Nous devons également considérer que nous sommes devant une société ouverte dans laquelle les patients disposent d'un droit à l'information sur leur santé, et peuvent aussi exiger que des tests soient disponibles. Nous sommes dans une société de l'Internet et donc si ce n'est pas disponible en France ou s'il existe une régulation française, il n'est pas nécessaire d'aller très loin pour arriver à obtenir des avis ou des possibilités d'accès supplémentaires.

En 2010, le Nuffield Council en Grande-Bretagne a rendu un avis sur le « medical profiling » et la médecine en ligne, et cela s'appelait l'éthique de la médecine personnalisée, « ethics of personalized care in a consumer age ». Le Nuffield Council a identifié cinq grands chapitres de tension, où s'opposent à chaque fois dans ce droit à l'information, les avantages et les inconvénients de la mise à la disposition du grand public de ces tests. Il s'agit de tests génétiques, mais aussi d'autres tests. Ainsi on trouve en ligne de nombreux tests pour auto-diagnostiquer ou non un début de maladie d'Alzheimer. On peut s'interroger sur la validité de ces tests et sur leur intérêt. D'un côté les avantages sont une meilleure information, une meilleure prise en charge, un meilleur respect de l'autonomie de la personne, un meilleur usage des deniers publics, de l'autre côté les risques sont liés aux difficultés de compréhension des résultats. Ce qui est vrai pour les variants génétiques, l'est tout aussi pour l'imagerie médicale, et pour d'autres paramètres de la personne, qui peuvent varier au cours du temps (pression artérielle, glycémie, etc .). Le risque est également un éloignement, voire la perte de la relation médecin-malade. Si tout passe par Internet, il n'y a plus de relation personnelle, on risque l'atteinte à la vie privée et le mercantilisme dans les pays où l'on peut faire de la publicité directe par rapport à un certain nombre de tests. Je pense que Dominique Stoppa-Lyonnet évoquera ces questions de susceptibilité liées au diagnostic. Par exemple pour le cancer du sein : la publicité de Myriad Genetics était « vous avez toujours voulu savoir, maintenant, vous pouvez savoir », par rapport à une mutation qui portait sur 2 à 3 % des cancers du sein...

Trois grandes questions éthiques sont dès lors ouvertes :

- en premier lieu l'individualisation permet un traitement sur mesure, pas toujours nécessaire, et n'évitant pas toujours tous les effets secondaires. Il existe un risque d'idéalisation de cette personnalisation, dans la tendance générale du zéro défaut, ou du zéro risque ;

- en second lieu, elle permet la responsabilisation, avec les limites de la responsabilité individuelle. Si l'on vous informe sur tous vos facteurs de risques, comment cette responsabilisation entrera-t-elle en conflit éventuel avec le principe de solidarité de l'assurance maladie ? Un assureur remboursera-t-il les soins d'un diabétique qui n'a pas arrêté de manger du sucre ?

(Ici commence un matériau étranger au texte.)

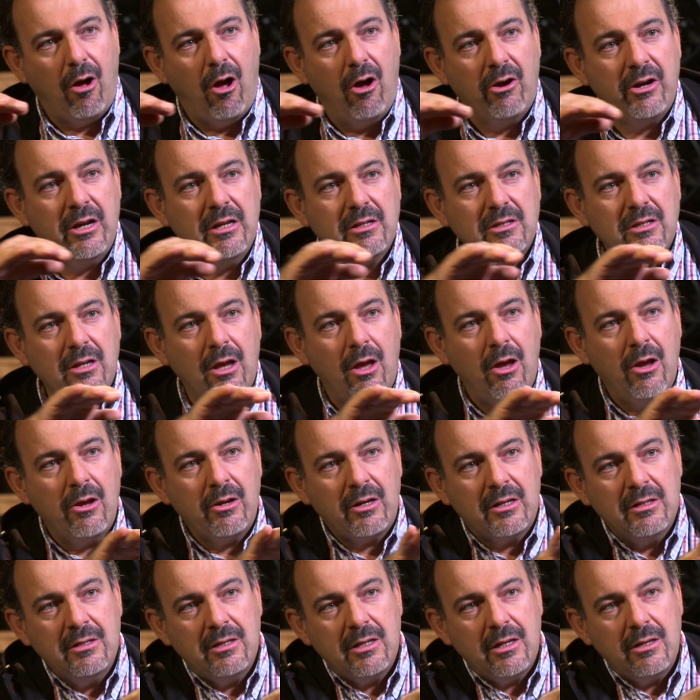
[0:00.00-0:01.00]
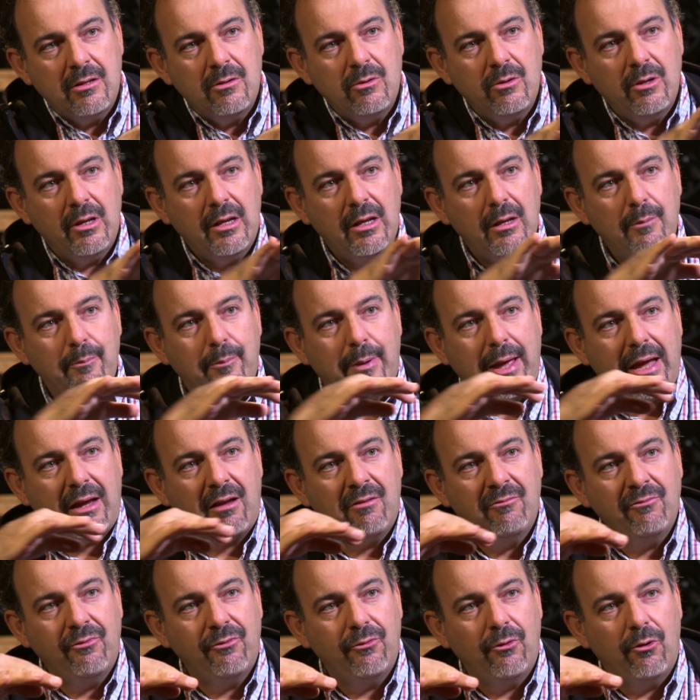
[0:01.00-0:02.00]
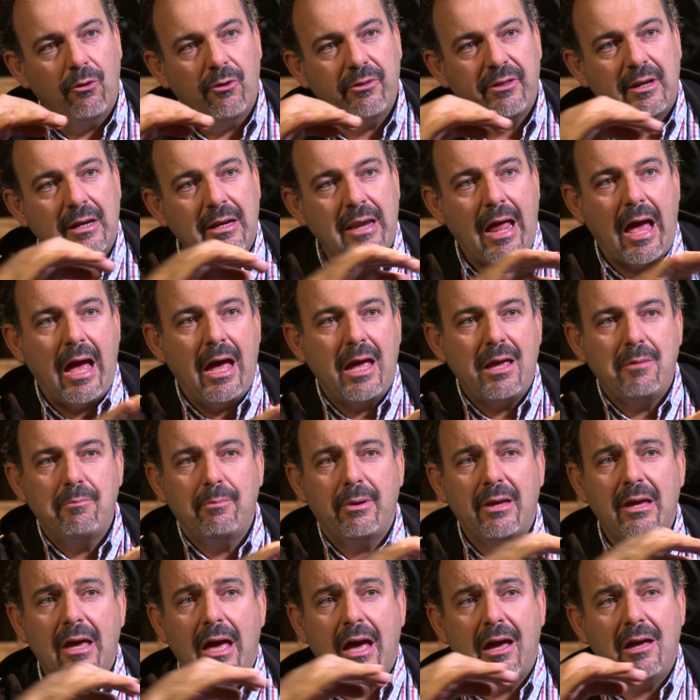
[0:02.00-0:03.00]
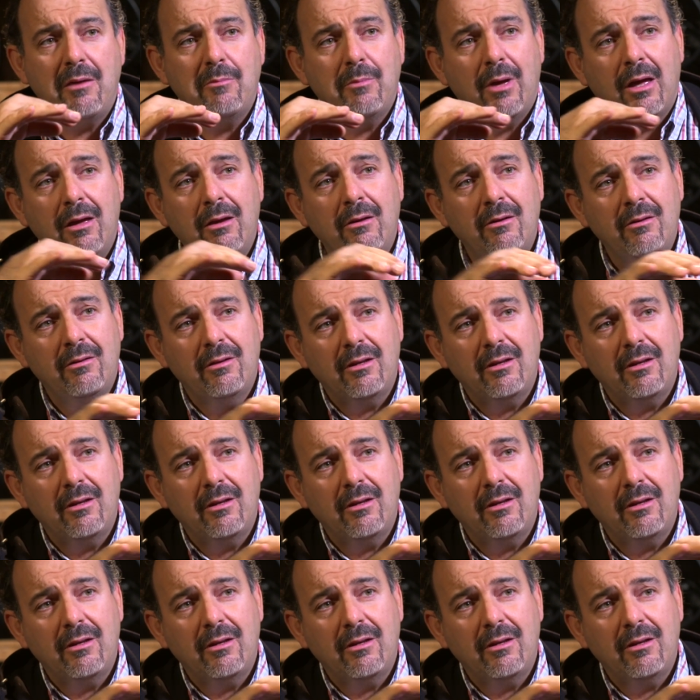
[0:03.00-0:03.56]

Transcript: on its own, continually back and forth in ABA mode?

- en troisième lieu les personnes orientées par des groupes de pression, par la publicité ou le marché, voudront avoir systématiquement accès au dernier test ou à la dernière molécule. Dans ce consumérisme le médecin n'est pas forcément celui qui est le plus écouté.

L'essentiel est d'intégrer les bénéfices de la biomédecine adaptée à une histoire de la personne dans un questionnement éthique, de ne pas confondre le corps numérique avec le corps réel, de ne pas confondre le corps avec la personne, d'être capable de combiner la technique et la considération de l'être, qui ne se résume pas à la maladie, ni même à la personne malade.

Pour reprendre une formulation d'André Grimaldi, il faut créer la médecine intégrée plus que la médecine personnalisée, une médecine intégrée qui associe à la composante biomédicale adaptée au corps numérique, la composante psychosociale, adaptée au sujet, et une composante pédagogique essentielle adaptée à la personne. Il faudra former des personnels à la prise en charge des différents éléments de ces corps numériques. Cela est nécessaire pour donner à l'individu les moyens au quotidien de prendre réellement en charge soit sa pathologie, soit le potentiel d'une pathologie, et surtout bien vivre avec.